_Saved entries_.

--------------------------------

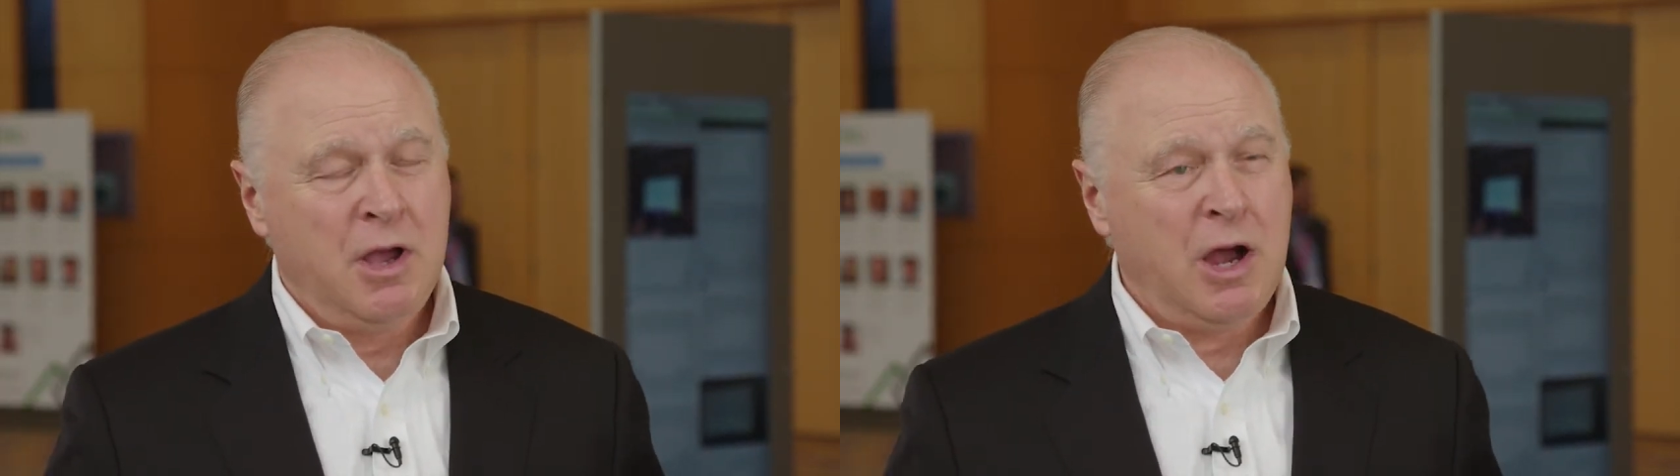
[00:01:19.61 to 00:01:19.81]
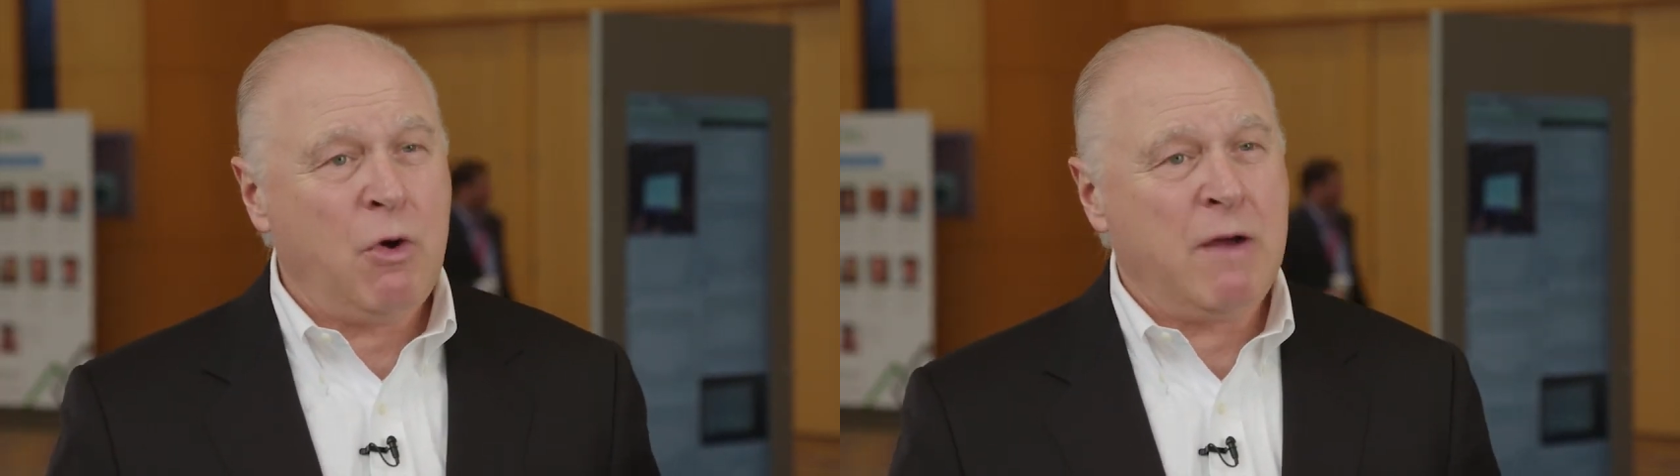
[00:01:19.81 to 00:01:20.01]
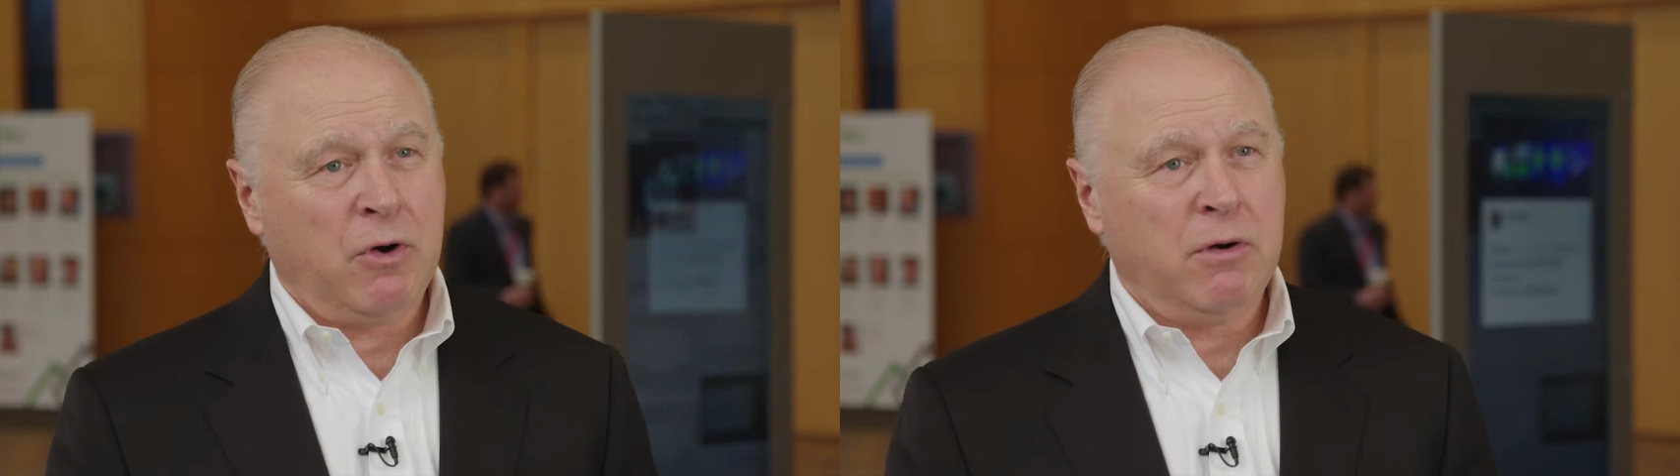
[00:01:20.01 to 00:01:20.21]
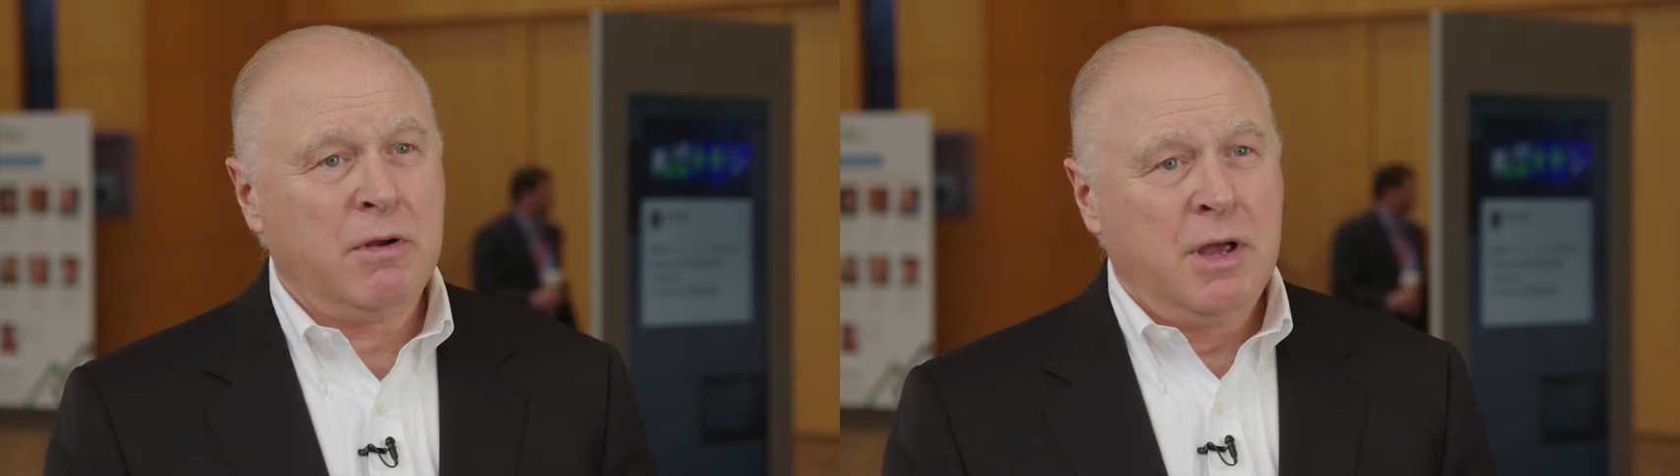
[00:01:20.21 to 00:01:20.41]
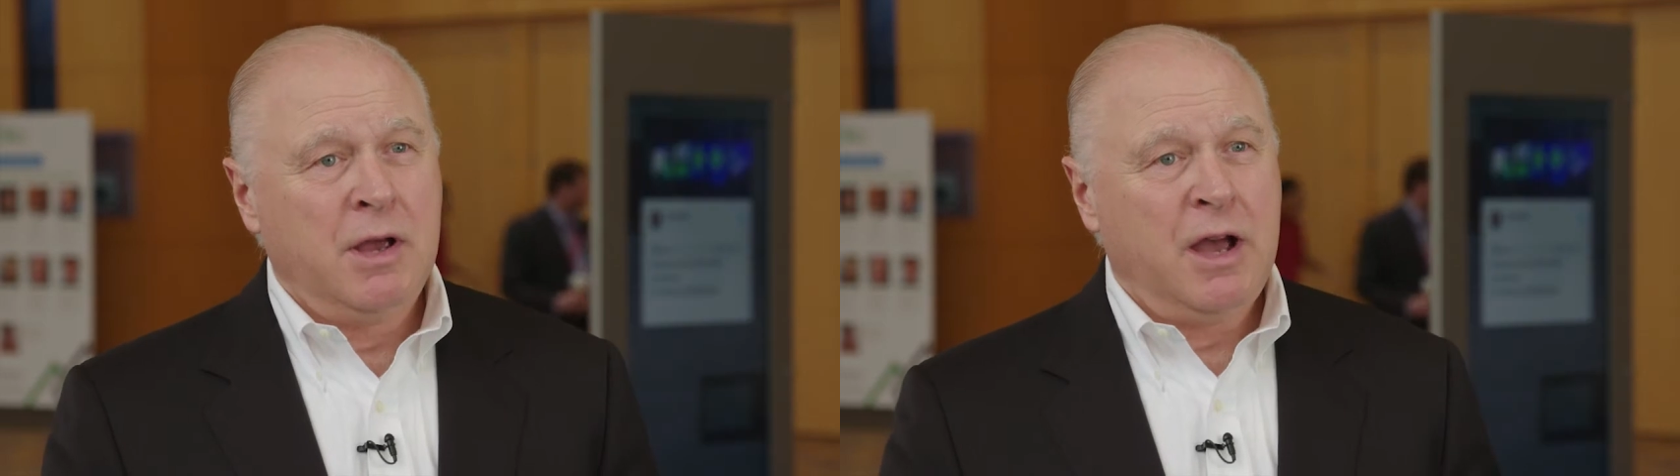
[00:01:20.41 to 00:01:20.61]
However,
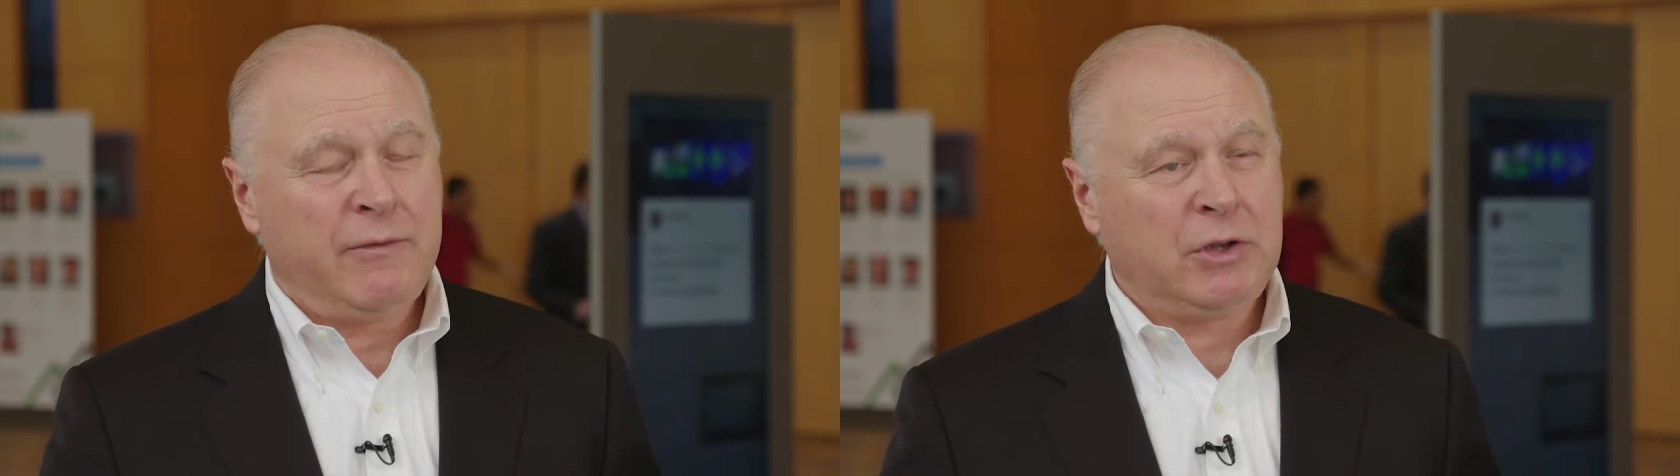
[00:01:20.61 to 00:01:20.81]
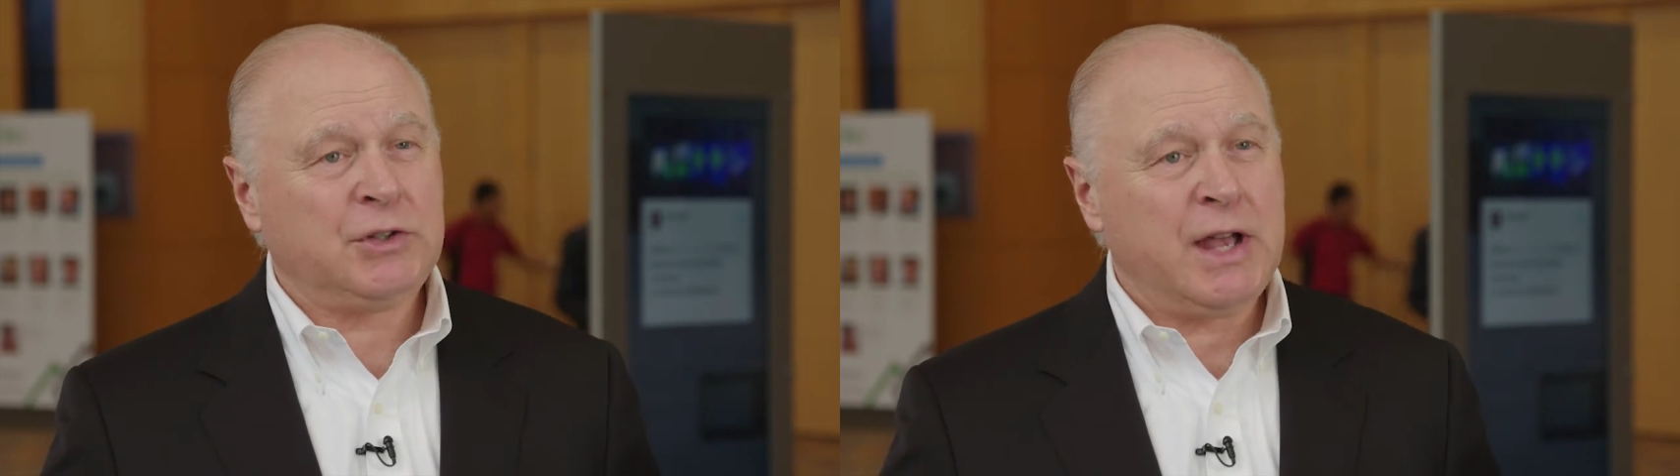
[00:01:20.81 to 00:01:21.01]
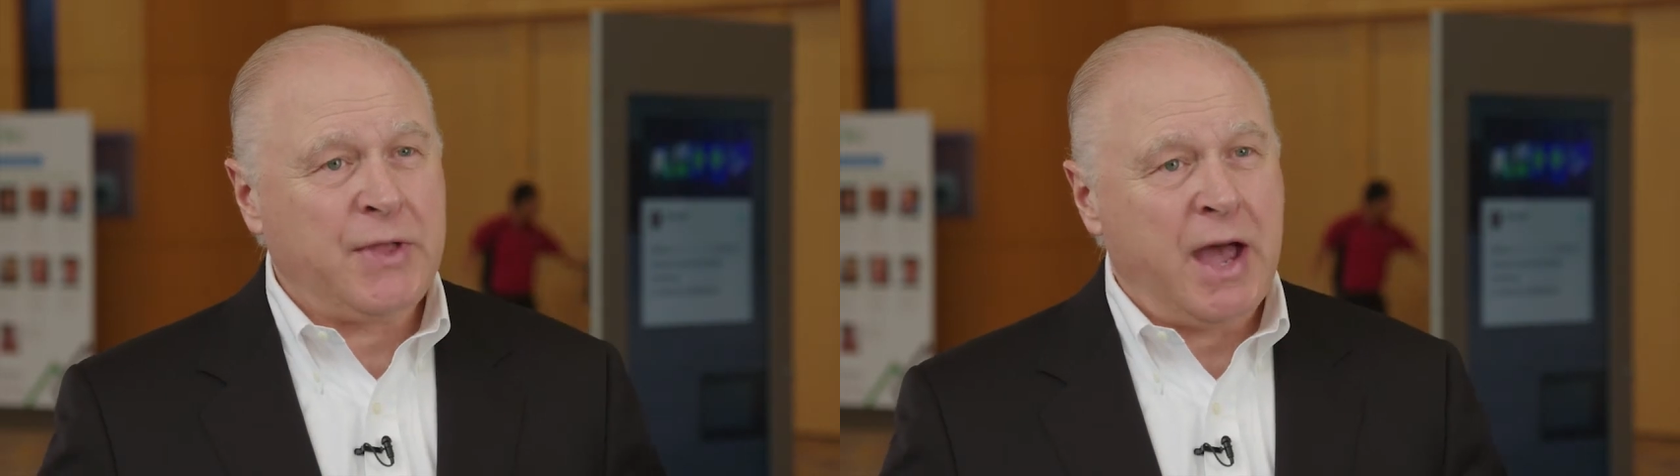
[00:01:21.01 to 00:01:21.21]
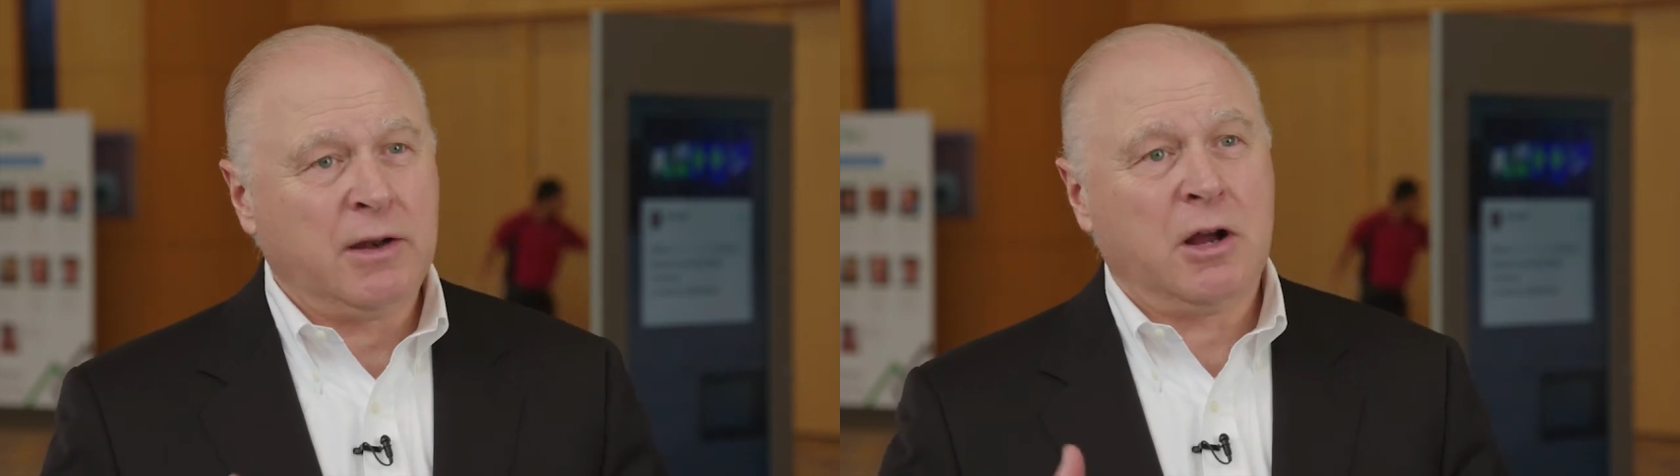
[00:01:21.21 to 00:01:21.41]
having said that,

--------------------------------

_DESCRIPTION OF THE TASK_. From the line containing "[00:01:20.61 to 00:01:20.81]" through the end of the entries, quote each line exactly and nothing else, excluding all pictures.

_SOLUTION_.
[00:01:20.61 to 00:01:20.81]
[00:01:20.81 to 00:01:21.01]
[00:01:21.01 to 00:01:21.21]
[00:01:21.21 to 00:01:21.41]
having said that,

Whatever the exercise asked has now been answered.